With the federal judiciary’s help, he has fought, blocked, terrorized immigrants and refugees in the cruelest and most relentless ways. None of the tens of millions of refugees needing homes worldwide are being admitted to America, and even legal immigration has been almost totally halted.
ICE raiding squads have terrified millions of undocumented workers, often resulting in imprisonment, separation from children, and deportation. This has delighted his supporters and horrified Democrats and progressives.
Certainly, immigration will return, if for no other reason than big business needs it to grow and provide cheap labor. The U.S. Chamber of Commerce hates helping the poor but always fights for more immigrants.
Lee has traced xenophobia all the way back to the American Revolution, and she has followed it closely through the Trump years.

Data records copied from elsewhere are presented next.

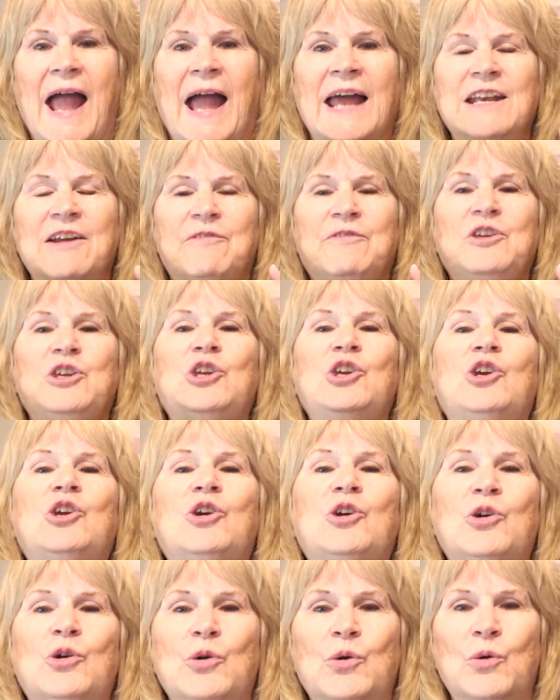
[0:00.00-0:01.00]
And if
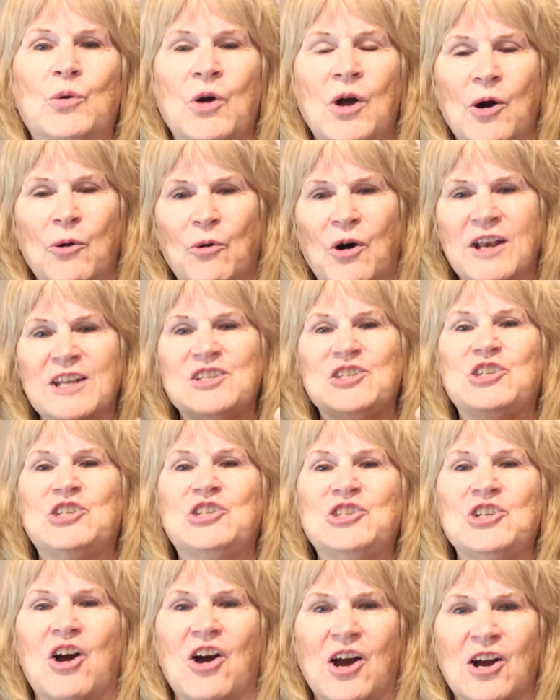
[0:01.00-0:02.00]
you want to
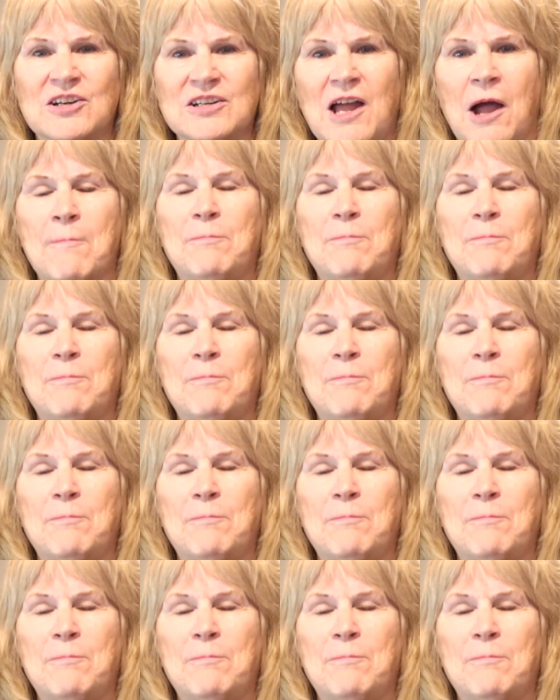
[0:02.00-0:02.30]
start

Ever since Trump launched his presidential campaign, she writes, Trump vowed to beef up border security, ban Muslim immigrants, and deport every undocumented person living in the United States.
There are believed to be 11 million undocumented workers in America; he also pledged to build a massive wall along our southern border with Mexico.
He would bully Mexico into paying for it, he promised. As the Republican Party’s official nominee, his shockingly extreme and divisive views were suddenly being repeated and amplified by a growing number of voters and politicians and a mushrooming alternative far-right media verse.
Increasingly, they have entered the mainstream.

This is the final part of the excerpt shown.